[Materials provided]:
***

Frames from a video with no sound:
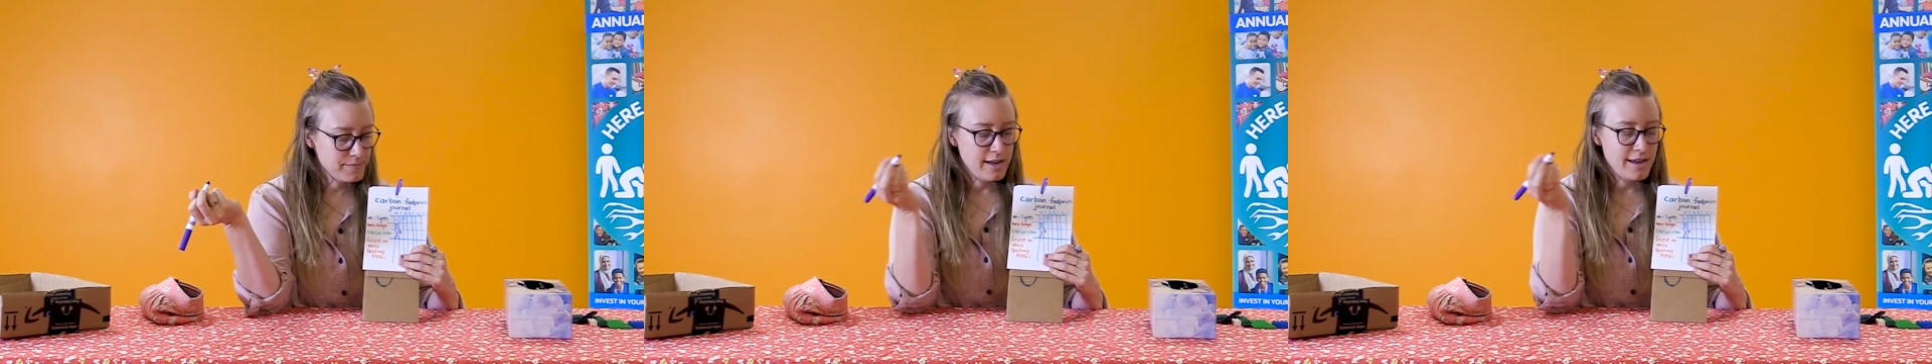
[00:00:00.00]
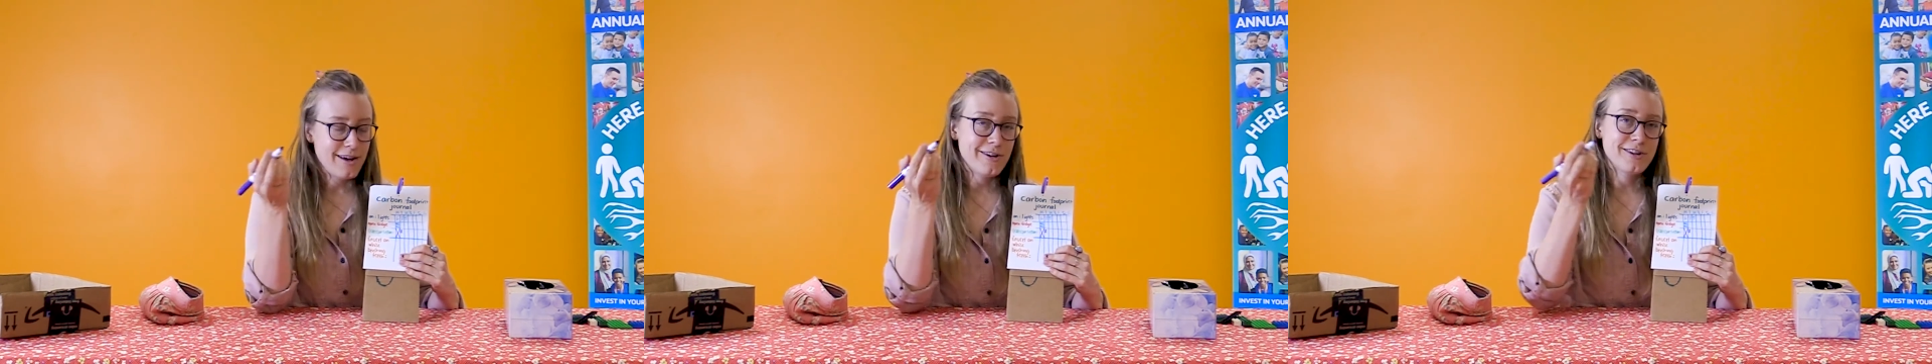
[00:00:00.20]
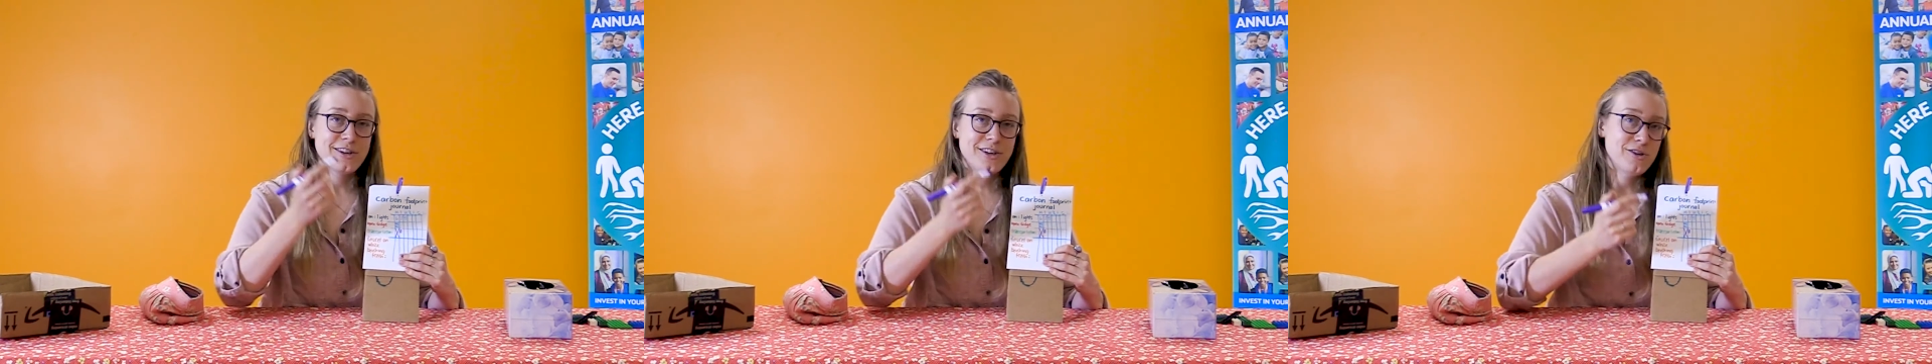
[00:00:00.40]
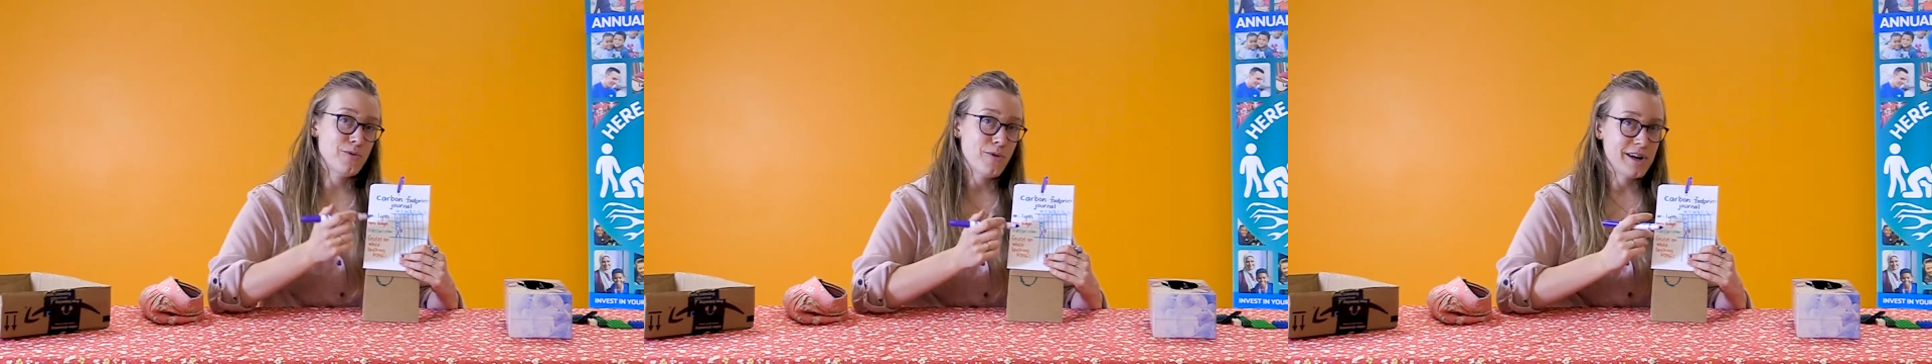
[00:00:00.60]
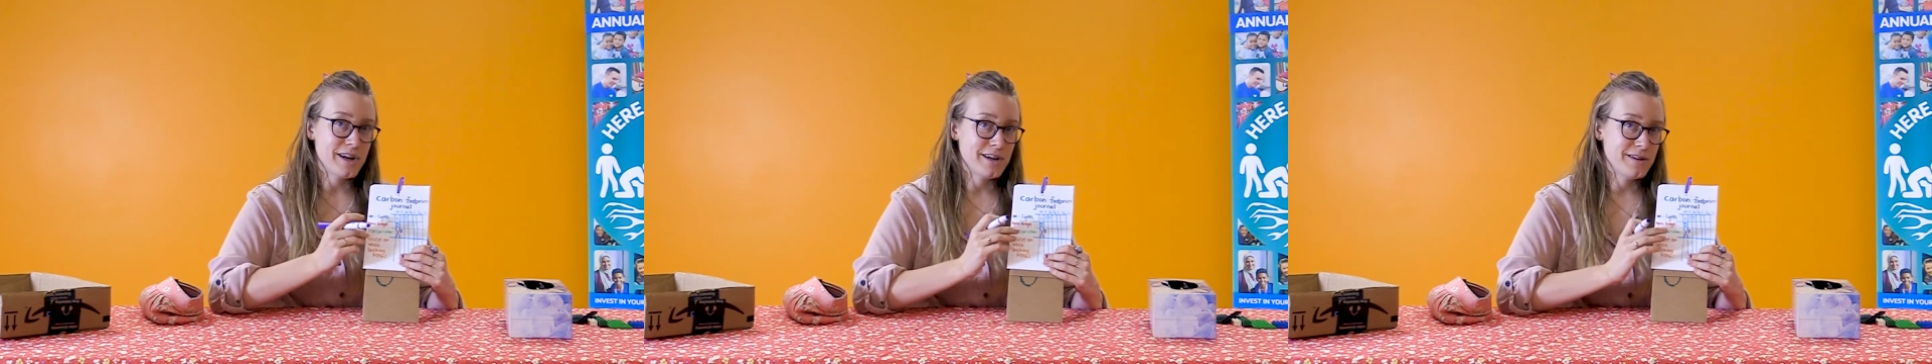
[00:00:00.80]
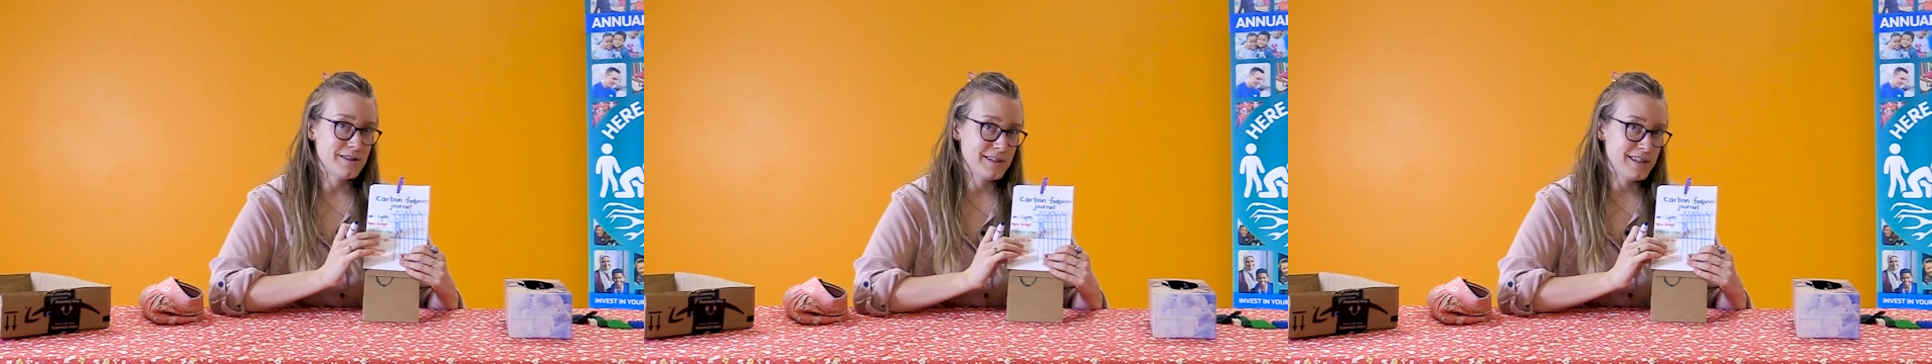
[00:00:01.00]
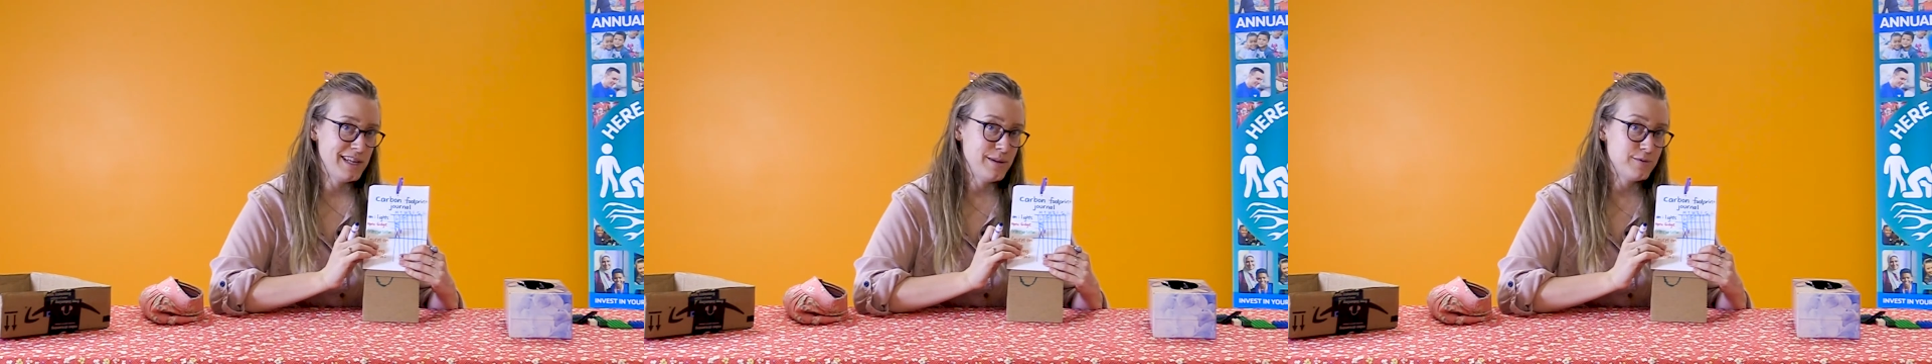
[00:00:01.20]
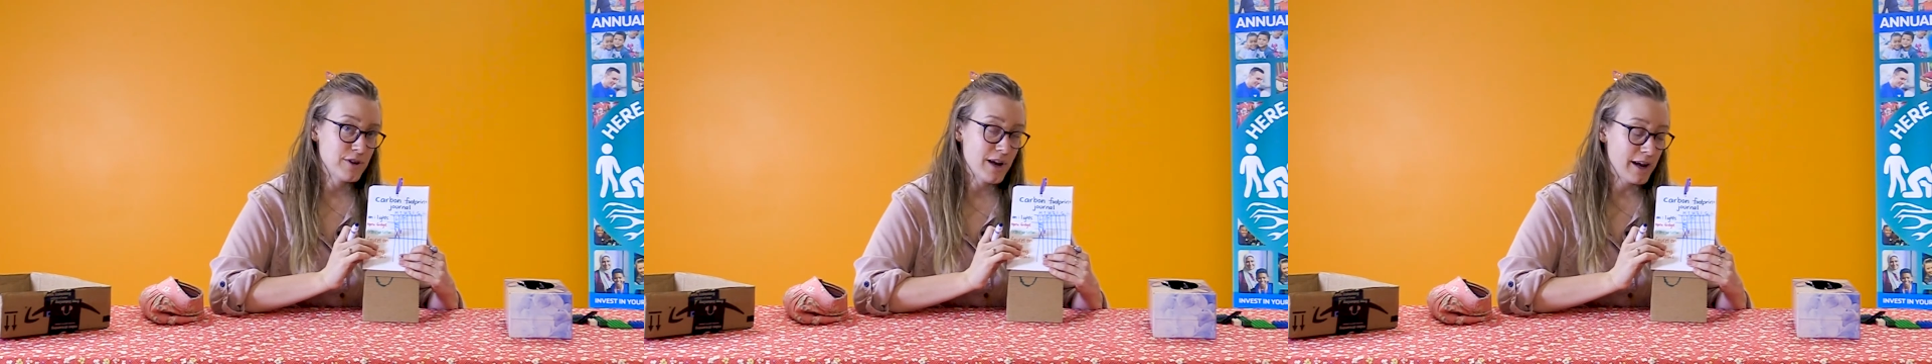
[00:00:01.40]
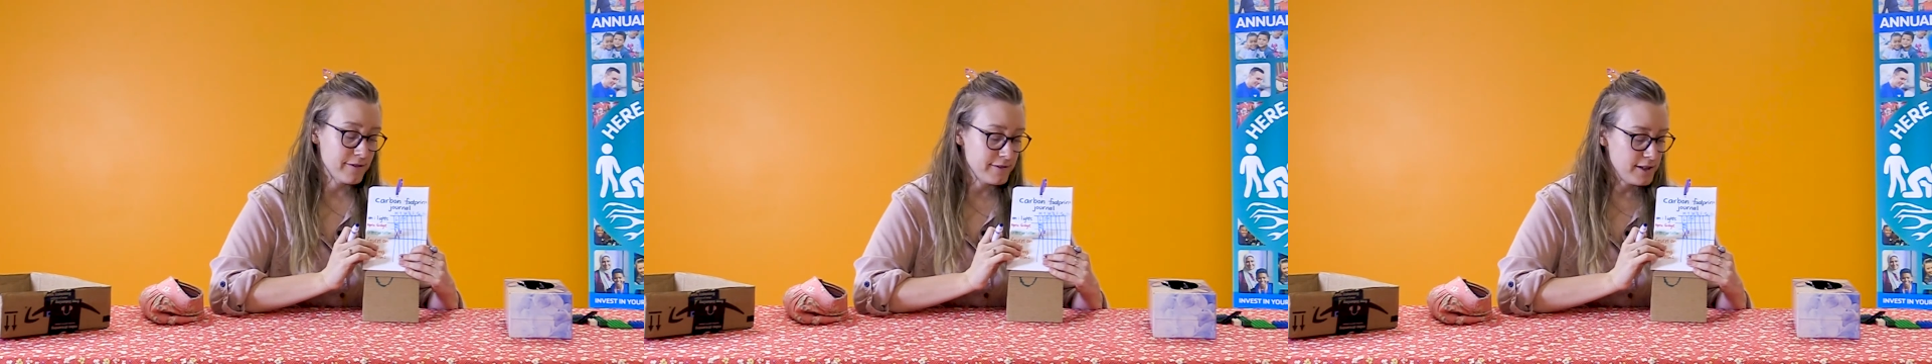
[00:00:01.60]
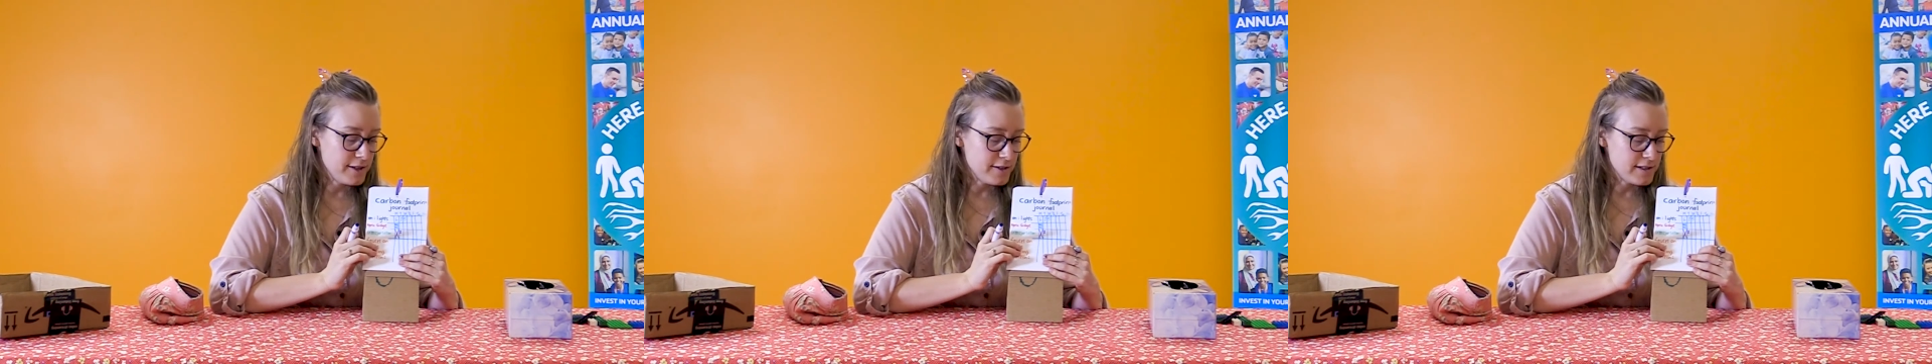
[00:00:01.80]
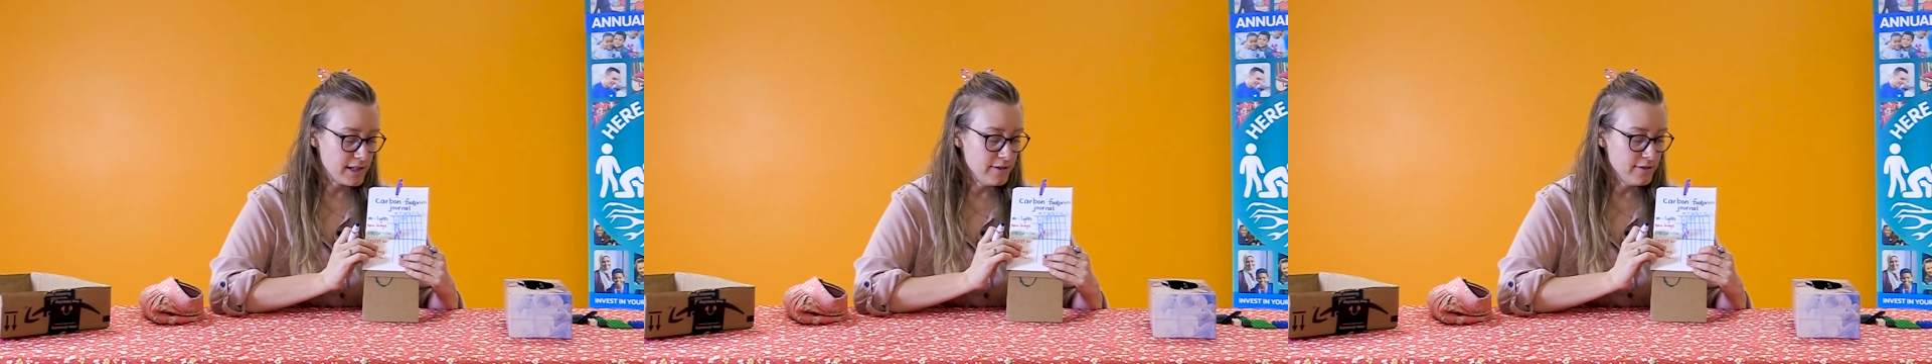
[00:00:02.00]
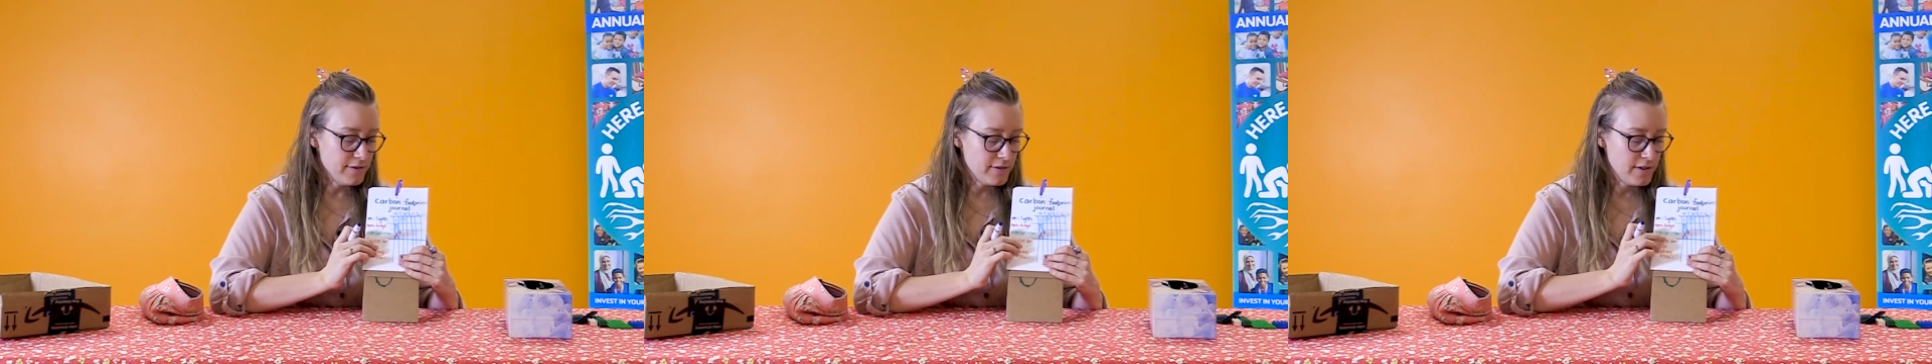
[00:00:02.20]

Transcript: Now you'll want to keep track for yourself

***

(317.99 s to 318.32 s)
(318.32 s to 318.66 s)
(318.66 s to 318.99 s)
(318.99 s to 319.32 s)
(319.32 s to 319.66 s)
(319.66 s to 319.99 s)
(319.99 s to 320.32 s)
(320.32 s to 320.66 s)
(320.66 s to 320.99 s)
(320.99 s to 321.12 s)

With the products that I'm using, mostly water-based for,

***

[What is being asked]:
Set the pictures aside and transcribe exactly the stretch of lines above, beginning with the one holding "Frames from a" and ending with the one holding "Transcript: Now you'll".

[Response to this exercise]:
Frames from a video with no sound:
[00:00:00.00]
[00:00:00.20]
[00:00:00.40]
[00:00:00.60]
[00:00:00.80]
[00:00:01.00]
[00:00:01.20]
[00:00:01.40]
[00:00:01.60]
[00:00:01.80]
[00:00:02.00]
[00:00:02.20]

Transcript: Now you'll want to keep track for yourself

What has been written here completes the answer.